[[ Data to use open ]]

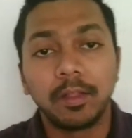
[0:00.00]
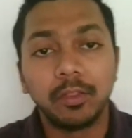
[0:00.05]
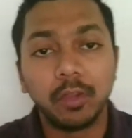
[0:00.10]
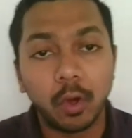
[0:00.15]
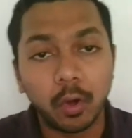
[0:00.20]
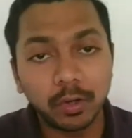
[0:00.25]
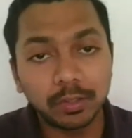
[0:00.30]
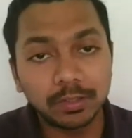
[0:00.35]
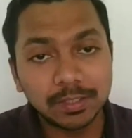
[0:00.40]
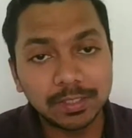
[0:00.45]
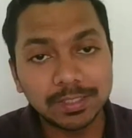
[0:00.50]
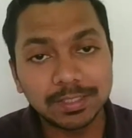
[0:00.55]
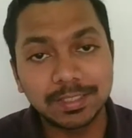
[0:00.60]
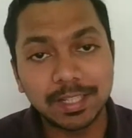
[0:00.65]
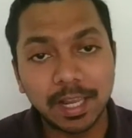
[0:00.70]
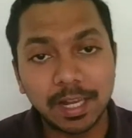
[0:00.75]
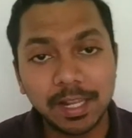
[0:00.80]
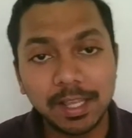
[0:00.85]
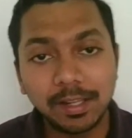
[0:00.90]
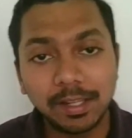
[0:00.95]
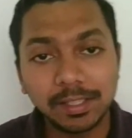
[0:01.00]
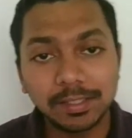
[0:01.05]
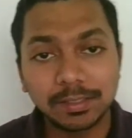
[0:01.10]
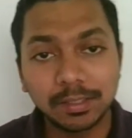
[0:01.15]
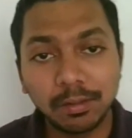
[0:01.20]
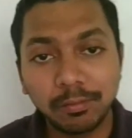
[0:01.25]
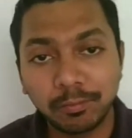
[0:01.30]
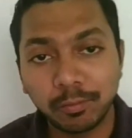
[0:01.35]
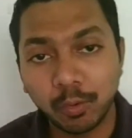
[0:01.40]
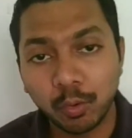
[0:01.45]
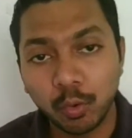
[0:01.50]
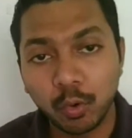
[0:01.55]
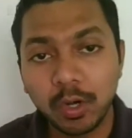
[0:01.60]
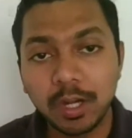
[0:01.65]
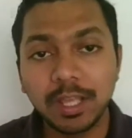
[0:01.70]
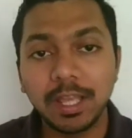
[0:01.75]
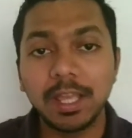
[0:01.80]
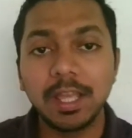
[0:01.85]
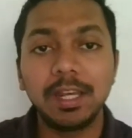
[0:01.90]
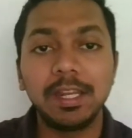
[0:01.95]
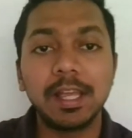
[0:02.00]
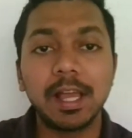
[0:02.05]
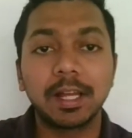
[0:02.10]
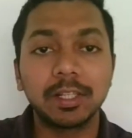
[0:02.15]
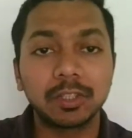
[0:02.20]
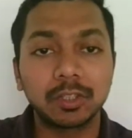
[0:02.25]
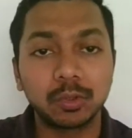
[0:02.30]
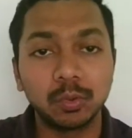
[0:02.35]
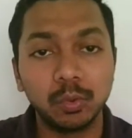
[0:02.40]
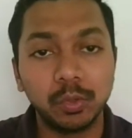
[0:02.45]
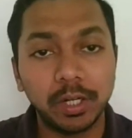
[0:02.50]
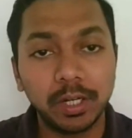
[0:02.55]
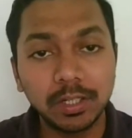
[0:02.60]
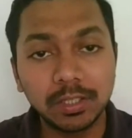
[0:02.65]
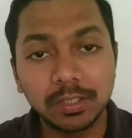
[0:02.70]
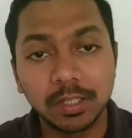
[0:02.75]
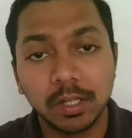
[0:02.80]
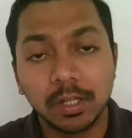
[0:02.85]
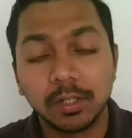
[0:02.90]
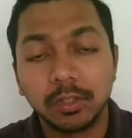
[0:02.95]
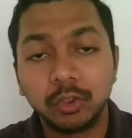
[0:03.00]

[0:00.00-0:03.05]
नॉर्थ ईस्ट दिल्ली के सिर्फ उन एरिया के स्टूडेंट्स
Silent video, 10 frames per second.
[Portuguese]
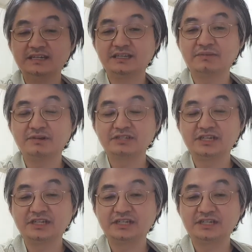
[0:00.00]
Tá bom,
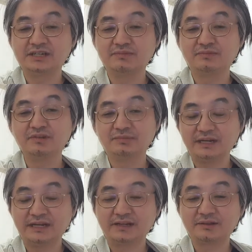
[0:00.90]
gente? Muito
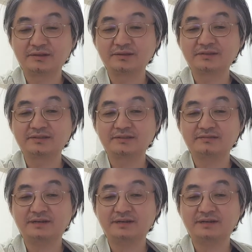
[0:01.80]
obrigado a todos,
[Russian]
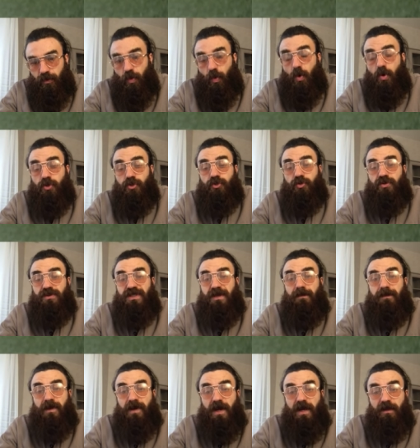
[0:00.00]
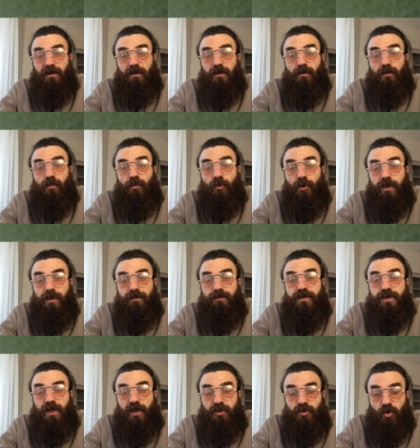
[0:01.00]
То, что забрал мой
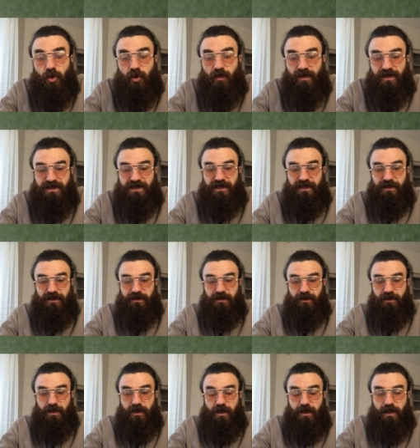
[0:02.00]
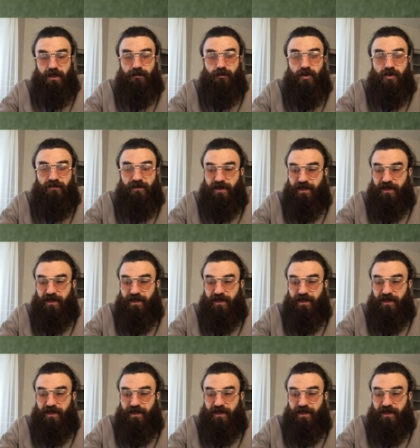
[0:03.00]
пирожок последний и мой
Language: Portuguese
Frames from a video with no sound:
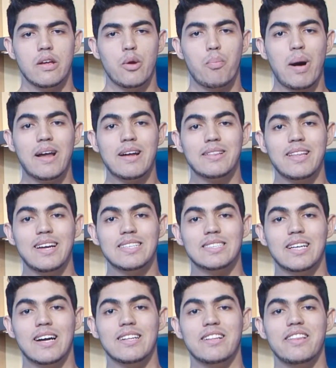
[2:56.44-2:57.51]
E para ter
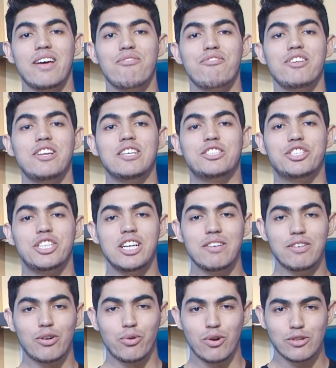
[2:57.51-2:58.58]
entrada
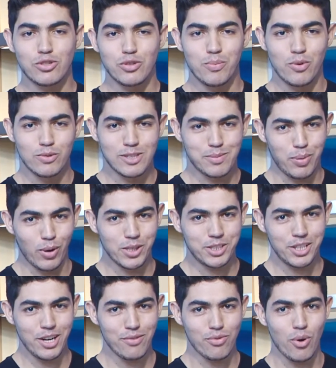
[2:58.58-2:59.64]
definitiva no nosso mundo
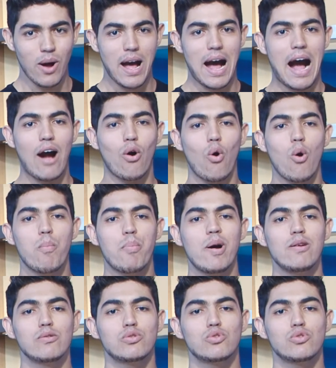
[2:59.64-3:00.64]
esportivo, acompanhe o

[[ Data to use closed ]]

### [Task description]
The full text of the data above, exact and without pictures, is what to return.

### [Exercise output]
[0:00.00]
[0:00.05]
[0:00.10]
[0:00.15]
[0:00.20]
[0:00.25]
[0:00.30]
[0:00.35]
[0:00.40]
[0:00.45]
[0:00.50]
[0:00.55]
[0:00.60]
[0:00.65]
[0:00.70]
[0:00.75]
[0:00.80]
[0:00.85]
[0:00.90]
[0:00.95]
[0:01.00]
[0:01.05]
[0:01.10]
[0:01.15]
[0:01.20]
[0:01.25]
[0:01.30]
[0:01.35]
[0:01.40]
[0:01.45]
[0:01.50]
[0:01.55]
[0:01.60]
[0:01.65]
[0:01.70]
[0:01.75]
[0:01.80]
[0:01.85]
[0:01.90]
[0:01.95]
[0:02.00]
[0:02.05]
[0:02.10]
[0:02.15]
[0:02.20]
[0:02.25]
[0:02.30]
[0:02.35]
[0:02.40]
[0:02.45]
[0:02.50]
[0:02.55]
[0:02.60]
[0:02.65]
[0:02.70]
[0:02.75]
[0:02.80]
[0:02.85]
[0:02.90]
[0:02.95]
[0:03.00]

[0:00.00-0:03.05]
नॉर्थ ईस्ट दिल्ली के सिर्फ उन एरिया के स्टूडेंट्स
Silent video, 10 frames per second.
[Portuguese]
[0:00.00]
Tá bom,
[0:00.90]
gente? Muito
[0:01.80]
obrigado a todos,
[Russian]
[0:00.00]
[0:01.00]
То, что забрал мой
[0:02.00]
[0:03.00]
пирожок последний и мой
Language: Portuguese
Frames from a video with no sound:
[2:56.44-2:57.51]
E para ter
[2:57.51-2:58.58]
entrada
[2:58.58-2:59.64]
definitiva no nosso mundo
[2:59.64-3:00.64]
esportivo, acompanhe o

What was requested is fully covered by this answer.